▶ _Information shown_:
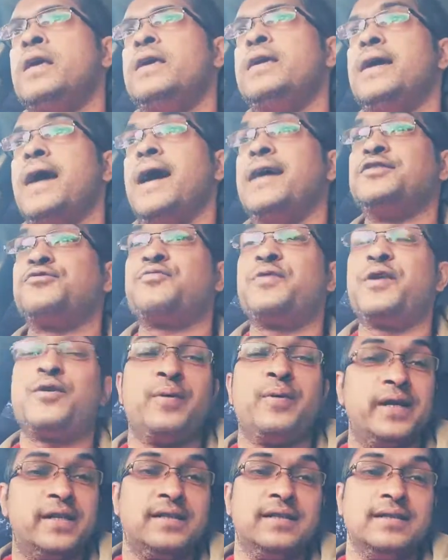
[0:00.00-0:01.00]
has
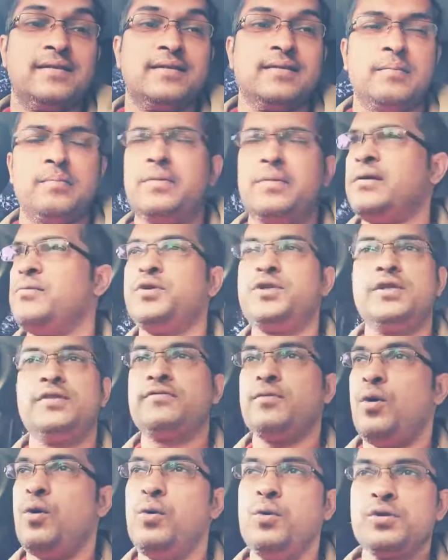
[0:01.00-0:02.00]
requested something, which is
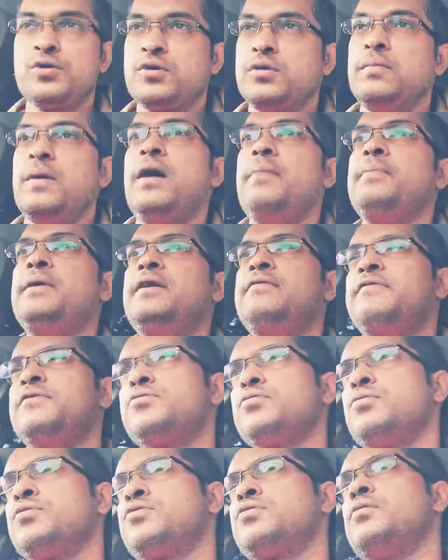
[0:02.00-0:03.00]
awesome. I believe it's
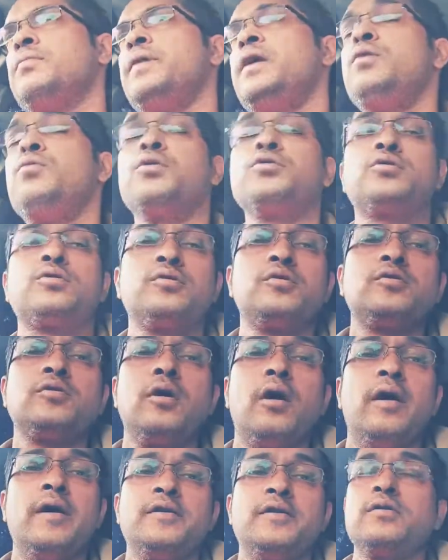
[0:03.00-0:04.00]
awesome. He wants to
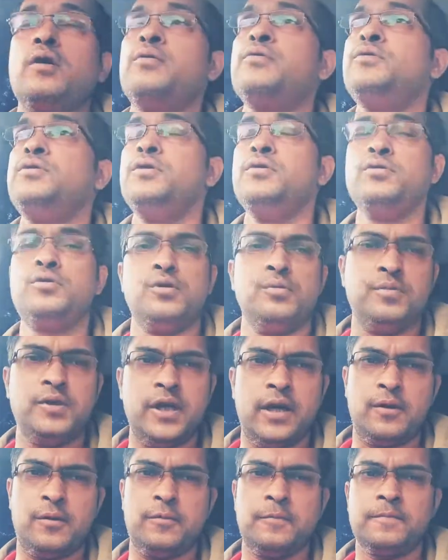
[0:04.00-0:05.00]
start his own YouTube
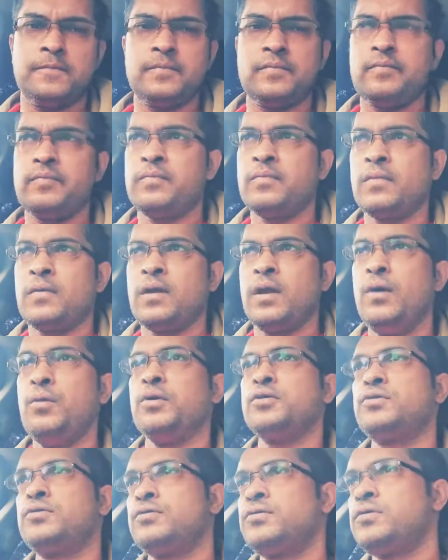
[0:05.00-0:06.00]
channel. He
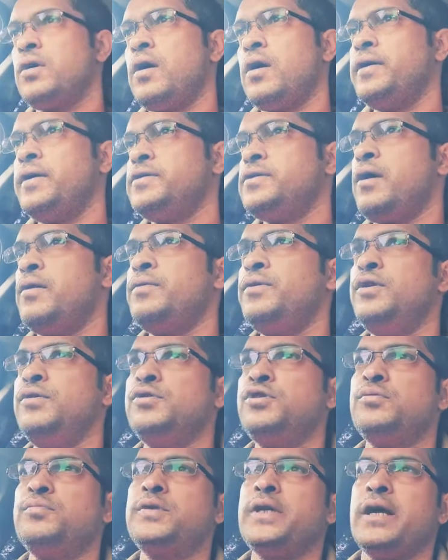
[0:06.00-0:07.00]
wants to start his own
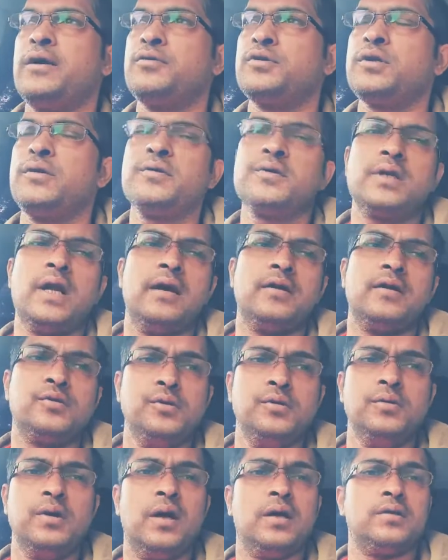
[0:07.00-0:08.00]
YouTube channel. So he was like,
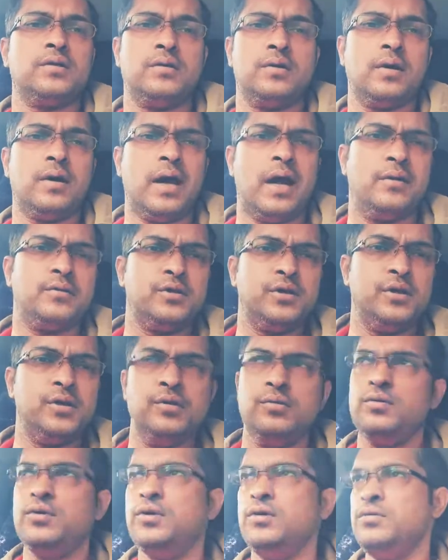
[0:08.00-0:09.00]
dude, I don't know how to
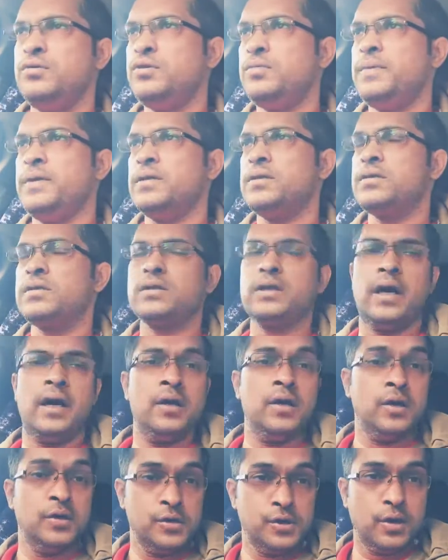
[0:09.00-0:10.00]
use YouTube and this and that.
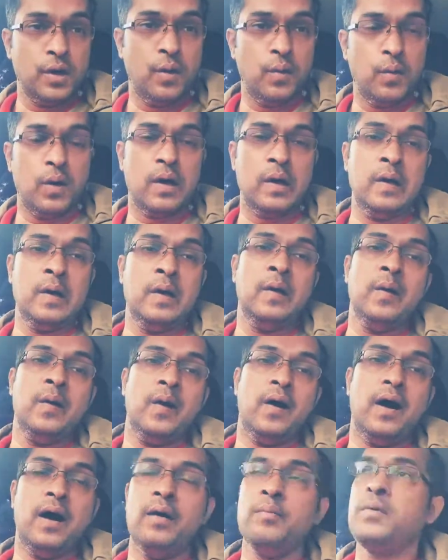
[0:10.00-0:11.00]
Do you know what?
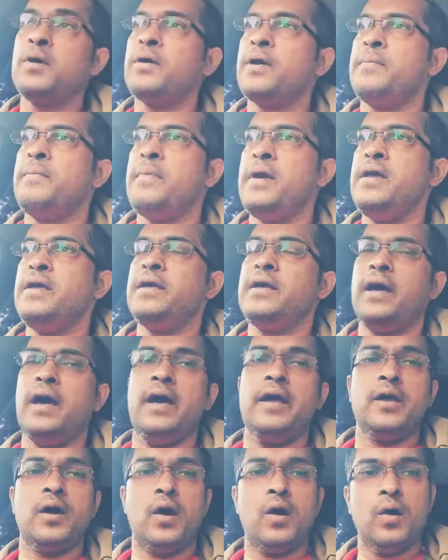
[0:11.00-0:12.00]
I'm going to make
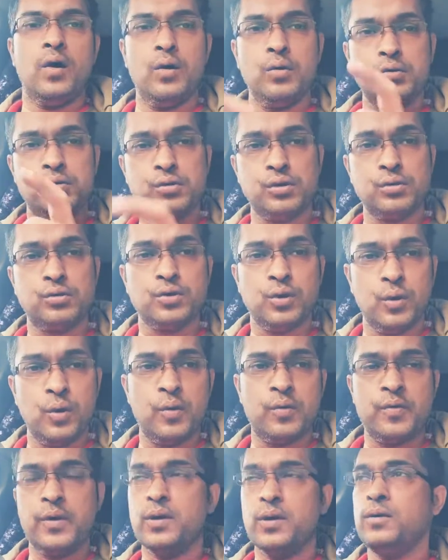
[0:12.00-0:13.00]
a whole
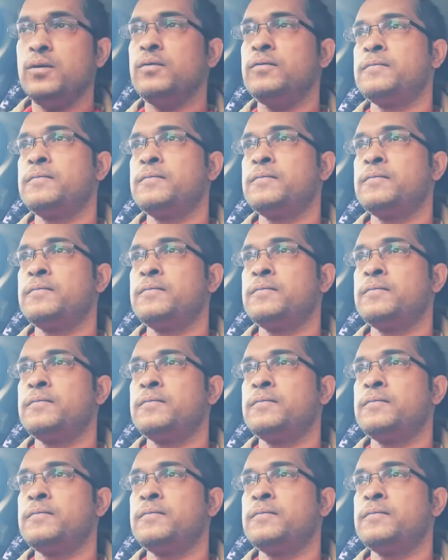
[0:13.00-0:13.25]
tutorial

▶ _Requirement_: Return the material as it stands. Leave out the pictures.

▶ _Written answer_:
[0:00.00-0:01.00]
has
[0:01.00-0:02.00]
requested something, which is
[0:02.00-0:03.00]
awesome. I believe it's
[0:03.00-0:04.00]
awesome. He wants to
[0:04.00-0:05.00]
start his own YouTube
[0:05.00-0:06.00]
channel. He
[0:06.00-0:07.00]
wants to start his own
[0:07.00-0:08.00]
YouTube channel. So he was like,
[0:08.00-0:09.00]
dude, I don't know how to
[0:09.00-0:10.00]
use YouTube and this and that.
[0:10.00-0:11.00]
Do you know what?
[0:11.00-0:12.00]
I'm going to make
[0:12.00-0:13.00]
a whole
[0:13.00-0:13.25]
tutorial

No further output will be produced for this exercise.